Os resultados revelaram uma verdade surpreendente: a droga não simplesmente fez o cérebro disparar mais ou menos no geral. Na verdade, o número médio de sinais enviados pelos neurônios permaneceu amplamente inalterado em muitas partes do cérebro. Em vez disso, a psilocibina remodelou completamente o padrão de como esses sinais eram agrupados. Ela agiu como um editor preciso, mudando o ritmo da conversa sem mudar o volume. No hipocampo, uma região vital para a memória, a droga silenciou os surtos rápidos de atividade que normalmente ocorrem, efetivamente acalmando um circuito que é frequentemente hiperativo no estresse e no trauma. Por outro vez, no tálamo, uma estrutura cerebral profunda que atua como um porteiro para informações sensoriais, a droga teve o efeito oposto. Ela fez com que os neurônios no núcleo reticular disparassem em surtos com mais frequência, enquanto simultaneamente interrompeu os surtos nas estações de retransmissão sensorial que alimentam os sistemas visual e motor. Isso criou um novo equilíbrio, onde o sistema de filtragem interna do cérebro foi intensificado enquanto o fluxo de dados sensoriais externos era atenuado.

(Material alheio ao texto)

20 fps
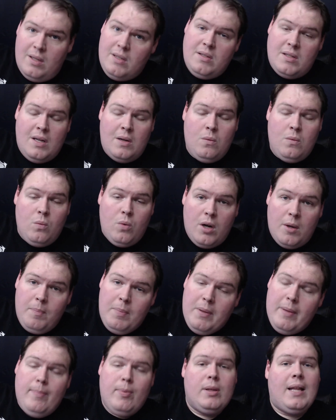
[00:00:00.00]
this didn't
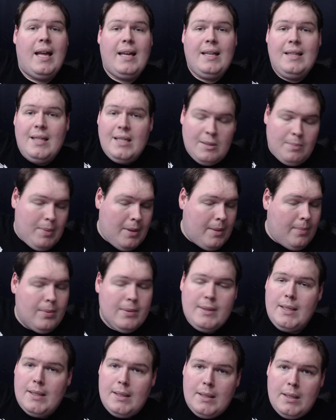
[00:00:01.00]
work people like this
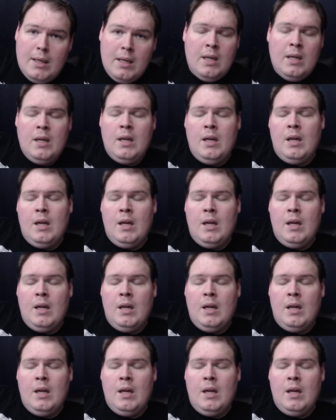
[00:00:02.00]
people didn'tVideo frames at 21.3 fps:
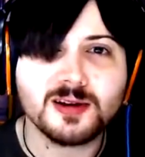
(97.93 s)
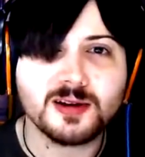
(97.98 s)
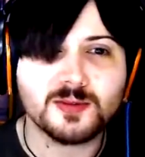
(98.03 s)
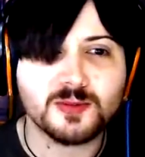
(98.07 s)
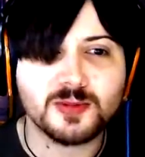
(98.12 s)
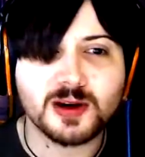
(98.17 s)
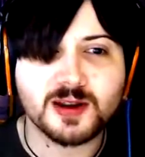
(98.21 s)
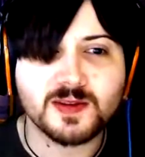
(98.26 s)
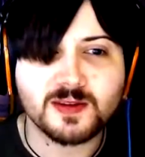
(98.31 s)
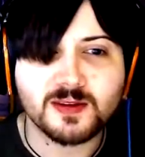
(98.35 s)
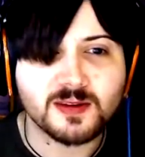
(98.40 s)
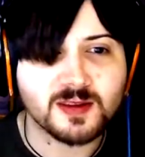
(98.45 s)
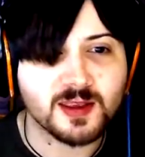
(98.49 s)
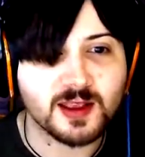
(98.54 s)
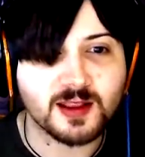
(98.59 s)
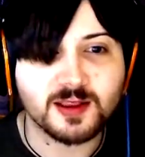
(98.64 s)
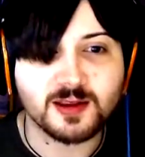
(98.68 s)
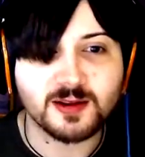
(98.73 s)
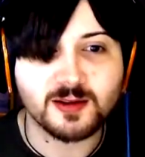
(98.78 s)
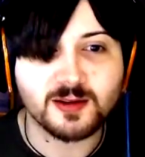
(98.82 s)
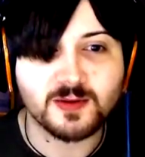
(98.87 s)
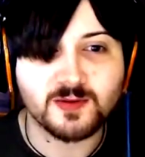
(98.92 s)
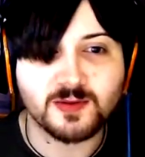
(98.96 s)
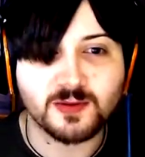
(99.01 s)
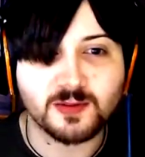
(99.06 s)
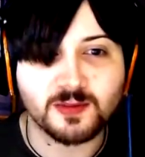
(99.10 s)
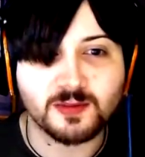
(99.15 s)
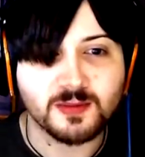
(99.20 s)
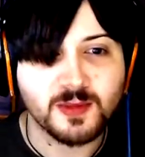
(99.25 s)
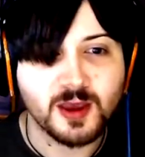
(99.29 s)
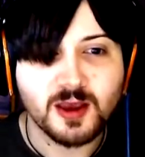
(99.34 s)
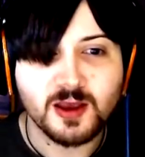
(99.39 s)
more like the Sentinels
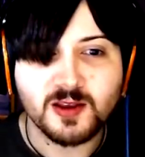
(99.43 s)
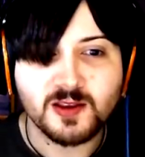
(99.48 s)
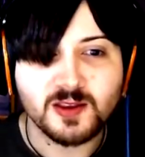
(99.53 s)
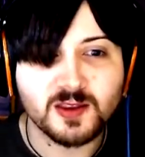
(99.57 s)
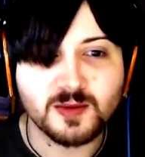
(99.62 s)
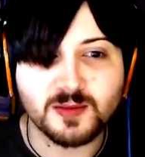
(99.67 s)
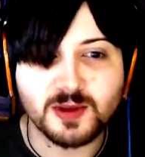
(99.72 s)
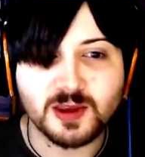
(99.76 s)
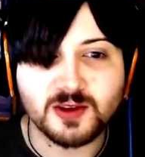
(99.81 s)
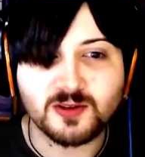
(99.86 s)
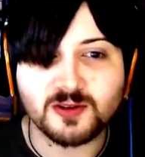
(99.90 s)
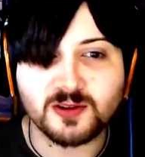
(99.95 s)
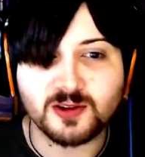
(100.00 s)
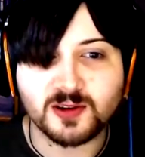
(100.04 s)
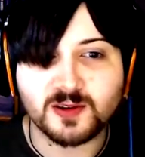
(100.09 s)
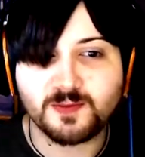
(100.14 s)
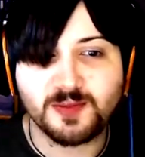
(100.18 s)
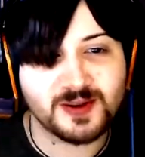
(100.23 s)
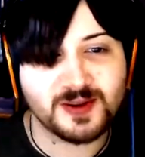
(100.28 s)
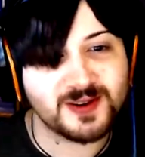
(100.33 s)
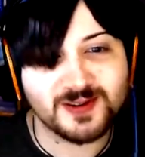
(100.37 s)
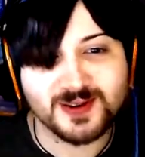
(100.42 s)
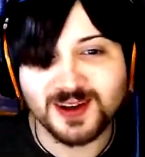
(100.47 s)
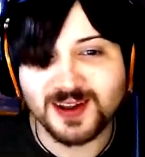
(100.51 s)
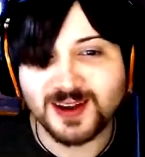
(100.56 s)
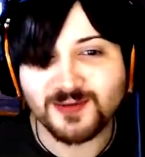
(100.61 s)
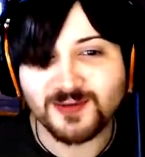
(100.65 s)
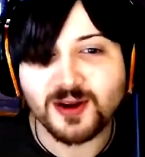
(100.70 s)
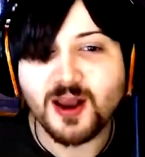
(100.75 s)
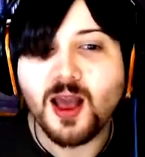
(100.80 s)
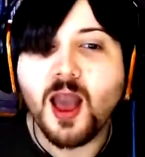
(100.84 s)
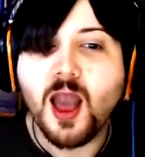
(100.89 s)
from The Matrix, but
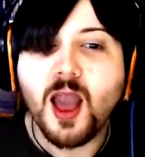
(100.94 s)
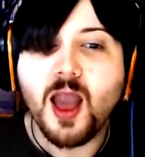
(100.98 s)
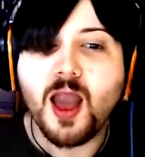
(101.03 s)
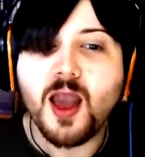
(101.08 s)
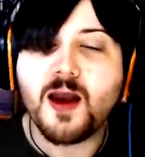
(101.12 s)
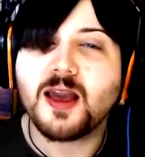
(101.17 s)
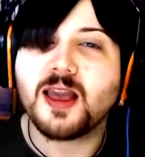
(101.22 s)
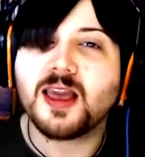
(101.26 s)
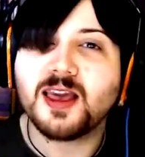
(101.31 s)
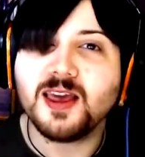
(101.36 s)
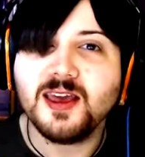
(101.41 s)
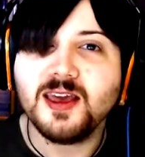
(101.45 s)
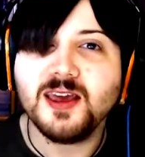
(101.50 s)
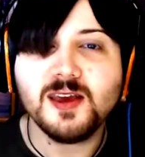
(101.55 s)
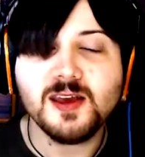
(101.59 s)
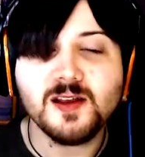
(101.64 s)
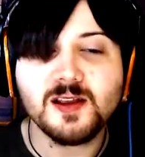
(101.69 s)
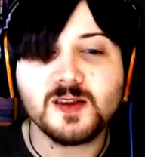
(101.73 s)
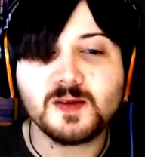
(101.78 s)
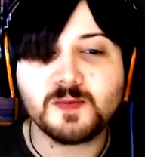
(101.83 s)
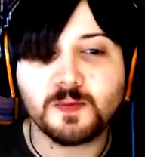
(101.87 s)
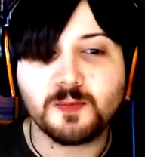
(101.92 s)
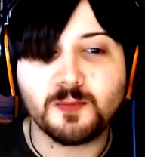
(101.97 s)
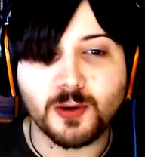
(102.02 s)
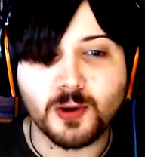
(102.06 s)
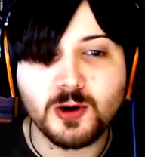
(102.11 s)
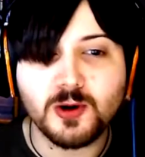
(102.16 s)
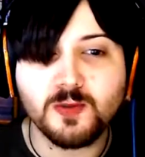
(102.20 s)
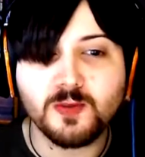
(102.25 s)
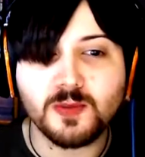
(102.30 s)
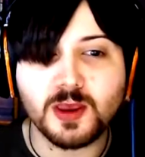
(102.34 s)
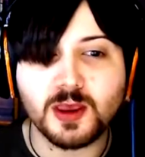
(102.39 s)
whatever. He eats
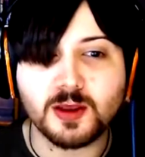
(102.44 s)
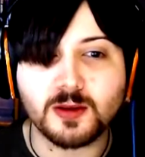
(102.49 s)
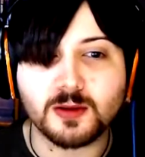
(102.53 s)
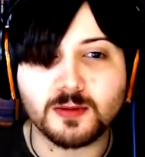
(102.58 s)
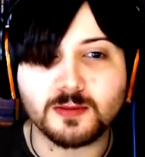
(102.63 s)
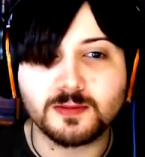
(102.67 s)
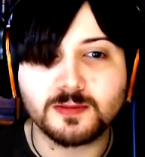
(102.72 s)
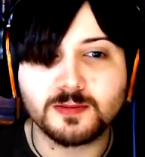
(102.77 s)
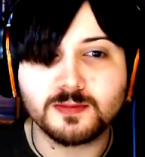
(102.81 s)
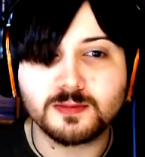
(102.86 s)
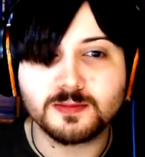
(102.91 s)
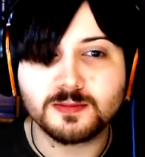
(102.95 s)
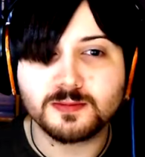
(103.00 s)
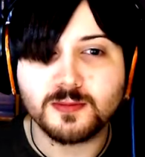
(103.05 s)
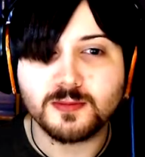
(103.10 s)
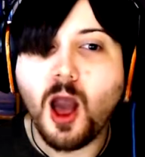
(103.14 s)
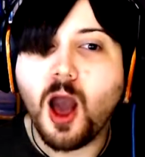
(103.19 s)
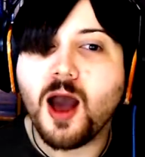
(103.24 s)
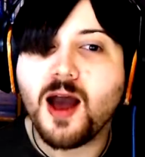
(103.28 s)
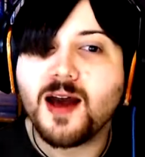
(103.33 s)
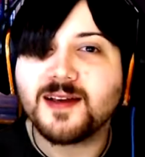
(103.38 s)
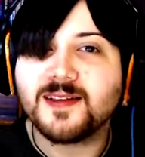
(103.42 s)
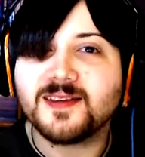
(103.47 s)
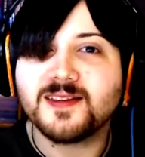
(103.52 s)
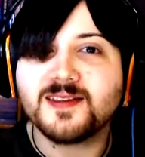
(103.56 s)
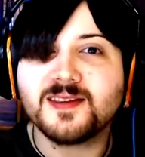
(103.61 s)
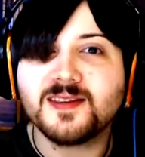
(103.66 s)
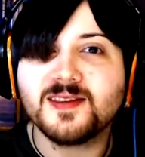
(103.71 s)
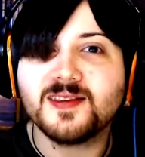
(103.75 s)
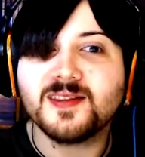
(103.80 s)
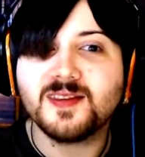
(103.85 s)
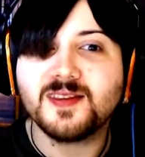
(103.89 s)
bone meal.
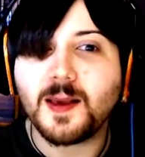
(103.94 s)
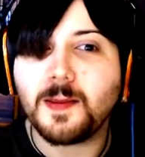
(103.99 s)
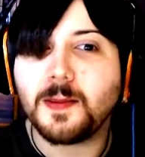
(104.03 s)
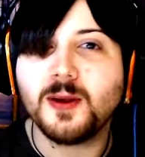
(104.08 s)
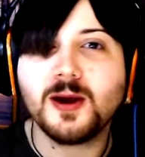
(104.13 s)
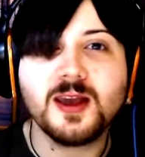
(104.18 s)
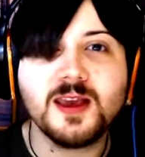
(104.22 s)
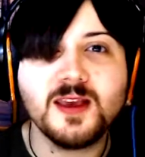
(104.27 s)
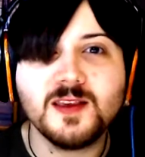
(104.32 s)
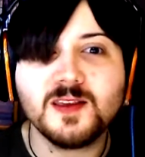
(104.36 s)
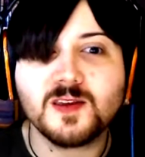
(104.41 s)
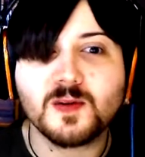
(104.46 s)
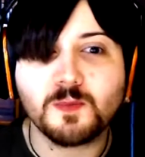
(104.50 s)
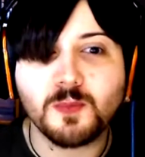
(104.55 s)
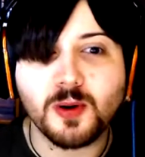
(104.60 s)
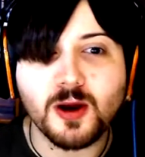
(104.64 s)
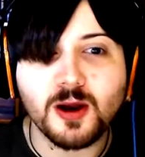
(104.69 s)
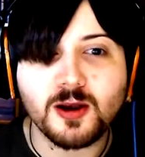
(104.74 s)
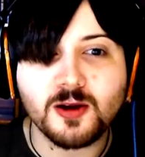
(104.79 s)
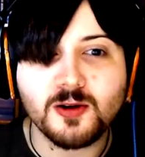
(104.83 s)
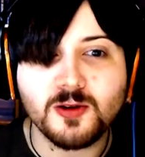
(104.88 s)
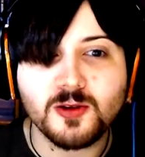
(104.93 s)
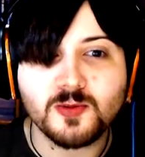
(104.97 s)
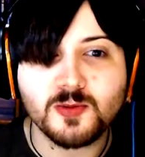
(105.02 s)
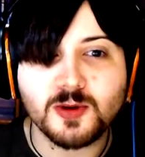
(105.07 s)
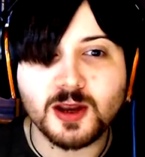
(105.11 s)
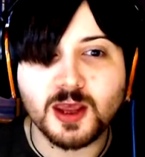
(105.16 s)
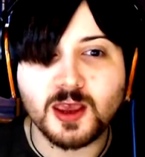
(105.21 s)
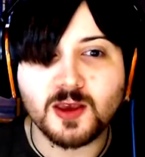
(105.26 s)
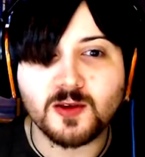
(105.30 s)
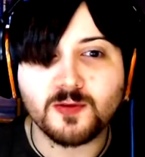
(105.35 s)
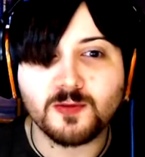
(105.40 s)
See, look, he sparkles when
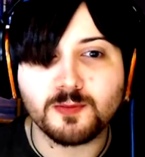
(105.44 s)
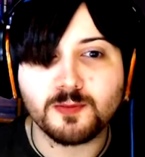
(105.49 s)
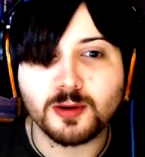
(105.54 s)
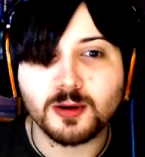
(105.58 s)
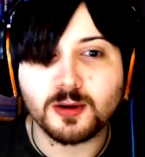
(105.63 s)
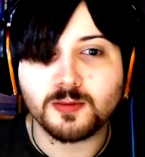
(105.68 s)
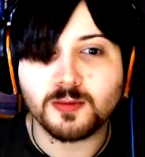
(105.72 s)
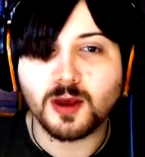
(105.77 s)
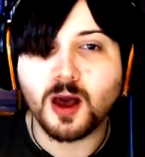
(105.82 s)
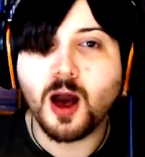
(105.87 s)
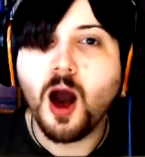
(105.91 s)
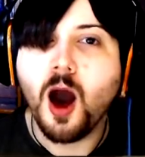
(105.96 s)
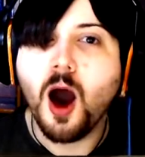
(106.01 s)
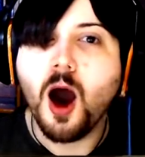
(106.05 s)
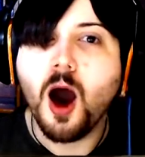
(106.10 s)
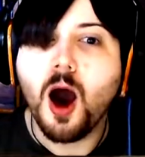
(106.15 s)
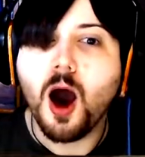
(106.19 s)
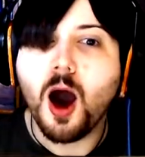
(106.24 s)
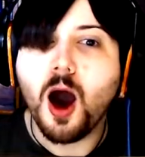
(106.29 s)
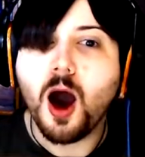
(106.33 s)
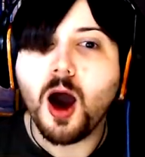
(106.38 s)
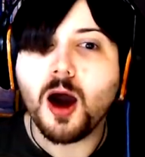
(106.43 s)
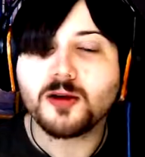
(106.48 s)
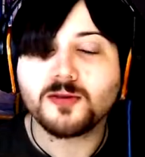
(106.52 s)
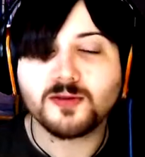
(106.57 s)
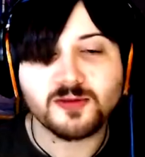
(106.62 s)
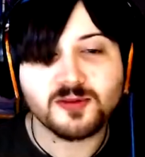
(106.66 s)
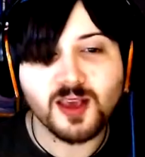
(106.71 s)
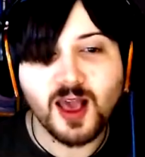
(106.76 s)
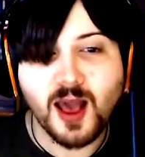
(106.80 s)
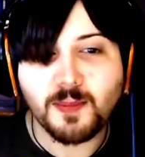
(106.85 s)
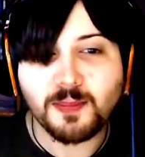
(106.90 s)
I give him bone meal.
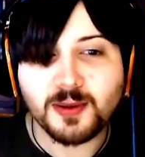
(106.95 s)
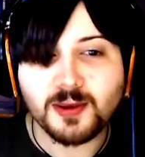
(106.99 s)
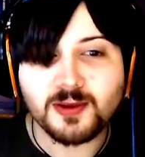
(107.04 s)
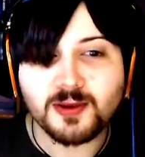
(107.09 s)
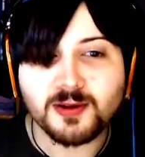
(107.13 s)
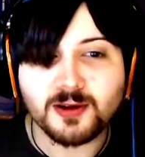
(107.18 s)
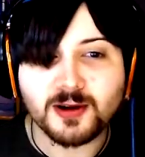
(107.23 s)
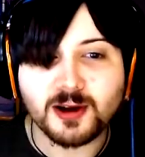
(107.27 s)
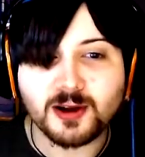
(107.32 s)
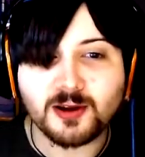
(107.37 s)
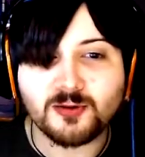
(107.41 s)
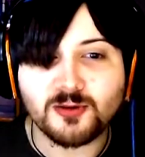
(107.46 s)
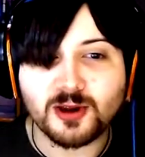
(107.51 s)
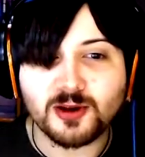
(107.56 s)
Sappy, you're a great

Crucialmente, os pesquisadores descobriram que essas mudanças não eram aleatórias. Quando usaram o bloqueador para impedir que a droga se envolvesse com seu receptor alvo, as mudanças dramáticas nos padrões de surto desapareceram. Isso confirmou que a reorganização desses ritmos neurais dependia diretamente do receptor específico que a psilocibina é conhecida por ativar. O estudo também mostrou que esses efeitos eram distintos do impacto da droga nas ondas cerebrais gerais, que mudaram de maneiras que não foram bloqueadas pelo antagonista. Isso sugere que a experiência psicodélica não é definida por um simples aumento na atividade cerebral, mas por um rearranjo sofisticado e região-específico de como os neurônios disparam em grupos. As descobertas apontam para um modelo onde a droga altera temporariamente os mecanismos de filtragem do cérebro, permitindo que ele processe informações de uma maneira fundamentalmente diferente. Ao mudar o tempo e o agrupamento dos sinais, em vez de apenas a quantidade, a psilocibina pode criar uma janela de flexibilidade onde antigos padrões de pensamento podem ser quebrados e novos podem ser formados, oferecendo uma explicação biológica para seus efeitos terapêuticos duradouros.